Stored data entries

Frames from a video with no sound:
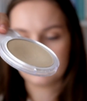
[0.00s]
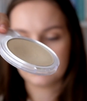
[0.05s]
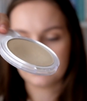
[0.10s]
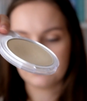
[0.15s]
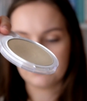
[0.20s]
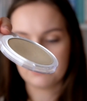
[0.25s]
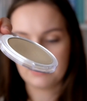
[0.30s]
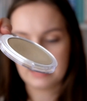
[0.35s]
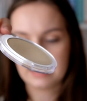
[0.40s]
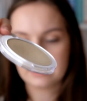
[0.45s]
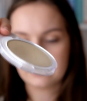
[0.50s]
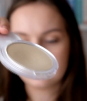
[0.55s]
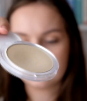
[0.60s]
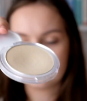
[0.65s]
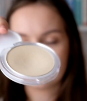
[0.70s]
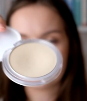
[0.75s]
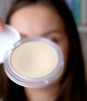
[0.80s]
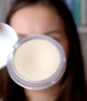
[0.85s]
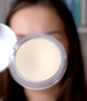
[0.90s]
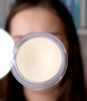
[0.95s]
where the
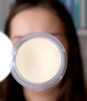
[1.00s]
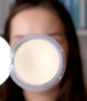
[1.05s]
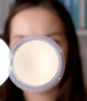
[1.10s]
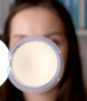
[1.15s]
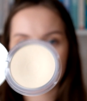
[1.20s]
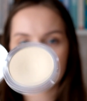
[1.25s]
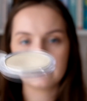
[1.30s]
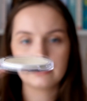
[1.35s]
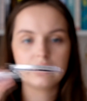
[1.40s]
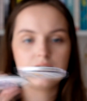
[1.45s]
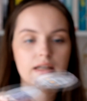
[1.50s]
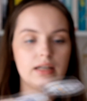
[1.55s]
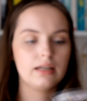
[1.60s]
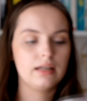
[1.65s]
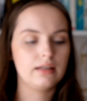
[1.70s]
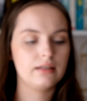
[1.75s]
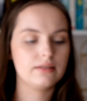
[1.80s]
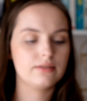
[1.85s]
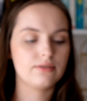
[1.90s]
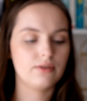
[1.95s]
rings are.
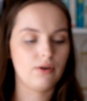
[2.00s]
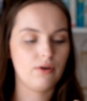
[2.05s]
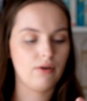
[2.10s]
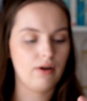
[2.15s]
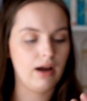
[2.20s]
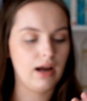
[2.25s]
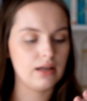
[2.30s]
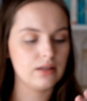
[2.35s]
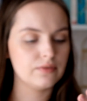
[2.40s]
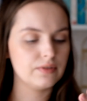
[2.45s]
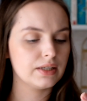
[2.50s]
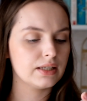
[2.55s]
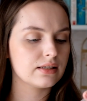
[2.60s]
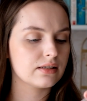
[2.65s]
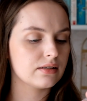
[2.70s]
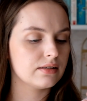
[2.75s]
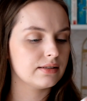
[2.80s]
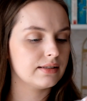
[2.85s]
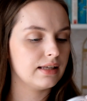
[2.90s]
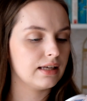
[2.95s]
So I don't think it's
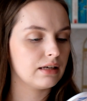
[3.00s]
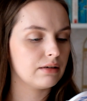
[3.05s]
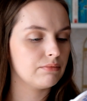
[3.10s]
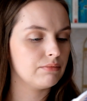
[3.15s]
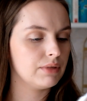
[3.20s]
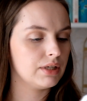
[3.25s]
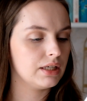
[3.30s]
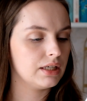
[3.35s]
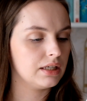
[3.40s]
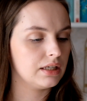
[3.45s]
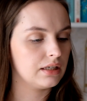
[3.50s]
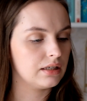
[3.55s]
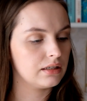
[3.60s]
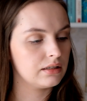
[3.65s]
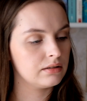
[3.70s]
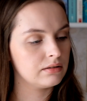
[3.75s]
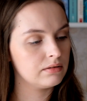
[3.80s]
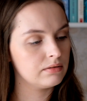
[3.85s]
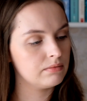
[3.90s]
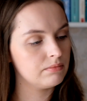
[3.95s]
going to take me
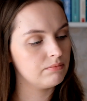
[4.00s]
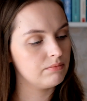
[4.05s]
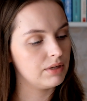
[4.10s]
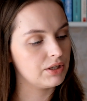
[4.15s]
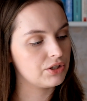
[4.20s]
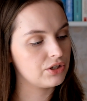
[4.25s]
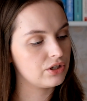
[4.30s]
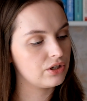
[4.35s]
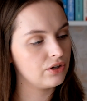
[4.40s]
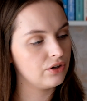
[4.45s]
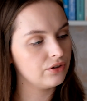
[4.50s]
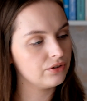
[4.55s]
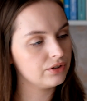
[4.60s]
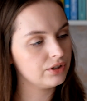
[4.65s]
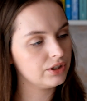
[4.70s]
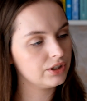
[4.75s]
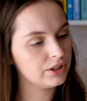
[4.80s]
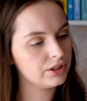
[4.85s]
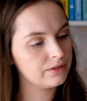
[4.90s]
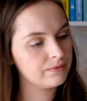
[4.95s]
much
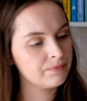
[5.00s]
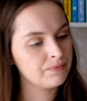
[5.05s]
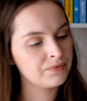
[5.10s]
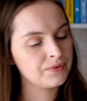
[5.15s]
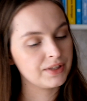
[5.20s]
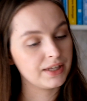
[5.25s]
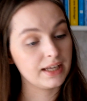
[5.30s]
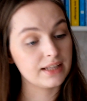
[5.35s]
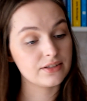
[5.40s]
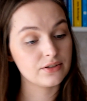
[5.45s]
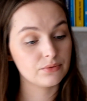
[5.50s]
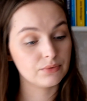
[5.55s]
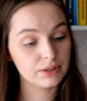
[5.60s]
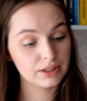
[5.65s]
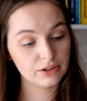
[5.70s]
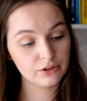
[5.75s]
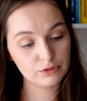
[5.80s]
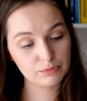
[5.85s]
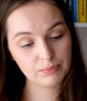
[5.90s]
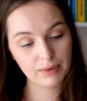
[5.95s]
longer. It's a
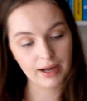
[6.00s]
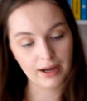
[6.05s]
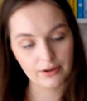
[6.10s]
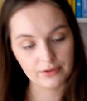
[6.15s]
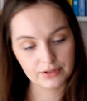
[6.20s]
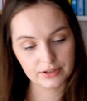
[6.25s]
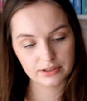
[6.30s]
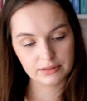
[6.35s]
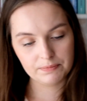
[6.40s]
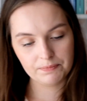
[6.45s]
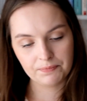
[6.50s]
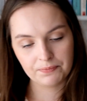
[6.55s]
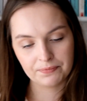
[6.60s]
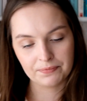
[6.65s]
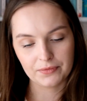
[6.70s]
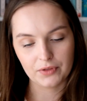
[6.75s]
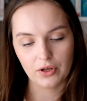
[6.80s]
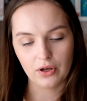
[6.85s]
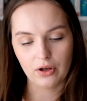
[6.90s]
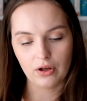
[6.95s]
really good powder,
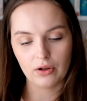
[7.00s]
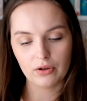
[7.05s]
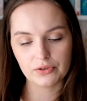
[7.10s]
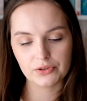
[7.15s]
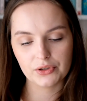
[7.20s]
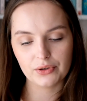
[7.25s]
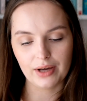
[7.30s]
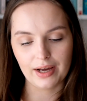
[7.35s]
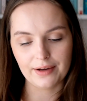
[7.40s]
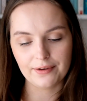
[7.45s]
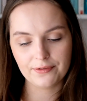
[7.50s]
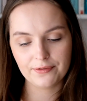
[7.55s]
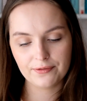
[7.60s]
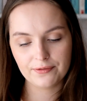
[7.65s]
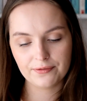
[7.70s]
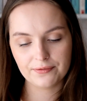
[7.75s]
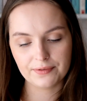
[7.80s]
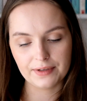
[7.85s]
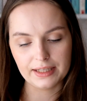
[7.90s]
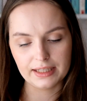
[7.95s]
although I
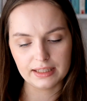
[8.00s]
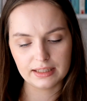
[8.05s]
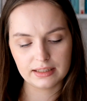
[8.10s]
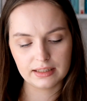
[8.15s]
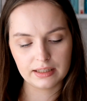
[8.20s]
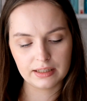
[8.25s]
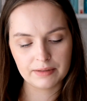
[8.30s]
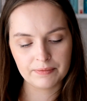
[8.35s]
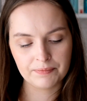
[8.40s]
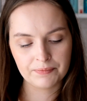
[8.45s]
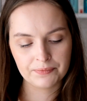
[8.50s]
think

> _TASK TO COMPLETE_:
You are asked to reproduce each line above exactly, but to exclude the pictures.

> _EXPECTED ANSWER_:
Frames from a video with no sound:
[0.00s]
[0.05s]
[0.10s]
[0.15s]
[0.20s]
[0.25s]
[0.30s]
[0.35s]
[0.40s]
[0.45s]
[0.50s]
[0.55s]
[0.60s]
[0.65s]
[0.70s]
[0.75s]
[0.80s]
[0.85s]
[0.90s]
[0.95s]
where the
[1.00s]
[1.05s]
[1.10s]
[1.15s]
[1.20s]
[1.25s]
[1.30s]
[1.35s]
[1.40s]
[1.45s]
[1.50s]
[1.55s]
[1.60s]
[1.65s]
[1.70s]
[1.75s]
[1.80s]
[1.85s]
[1.90s]
[1.95s]
rings are.
[2.00s]
[2.05s]
[2.10s]
[2.15s]
[2.20s]
[2.25s]
[2.30s]
[2.35s]
[2.40s]
[2.45s]
[2.50s]
[2.55s]
[2.60s]
[2.65s]
[2.70s]
[2.75s]
[2.80s]
[2.85s]
[2.90s]
[2.95s]
So I don't think it's
[3.00s]
[3.05s]
[3.10s]
[3.15s]
[3.20s]
[3.25s]
[3.30s]
[3.35s]
[3.40s]
[3.45s]
[3.50s]
[3.55s]
[3.60s]
[3.65s]
[3.70s]
[3.75s]
[3.80s]
[3.85s]
[3.90s]
[3.95s]
going to take me
[4.00s]
[4.05s]
[4.10s]
[4.15s]
[4.20s]
[4.25s]
[4.30s]
[4.35s]
[4.40s]
[4.45s]
[4.50s]
[4.55s]
[4.60s]
[4.65s]
[4.70s]
[4.75s]
[4.80s]
[4.85s]
[4.90s]
[4.95s]
much
[5.00s]
[5.05s]
[5.10s]
[5.15s]
[5.20s]
[5.25s]
[5.30s]
[5.35s]
[5.40s]
[5.45s]
[5.50s]
[5.55s]
[5.60s]
[5.65s]
[5.70s]
[5.75s]
[5.80s]
[5.85s]
[5.90s]
[5.95s]
longer. It's a
[6.00s]
[6.05s]
[6.10s]
[6.15s]
[6.20s]
[6.25s]
[6.30s]
[6.35s]
[6.40s]
[6.45s]
[6.50s]
[6.55s]
[6.60s]
[6.65s]
[6.70s]
[6.75s]
[6.80s]
[6.85s]
[6.90s]
[6.95s]
really good powder,
[7.00s]
[7.05s]
[7.10s]
[7.15s]
[7.20s]
[7.25s]
[7.30s]
[7.35s]
[7.40s]
[7.45s]
[7.50s]
[7.55s]
[7.60s]
[7.65s]
[7.70s]
[7.75s]
[7.80s]
[7.85s]
[7.90s]
[7.95s]
although I
[8.00s]
[8.05s]
[8.10s]
[8.15s]
[8.20s]
[8.25s]
[8.30s]
[8.35s]
[8.40s]
[8.45s]
[8.50s]
think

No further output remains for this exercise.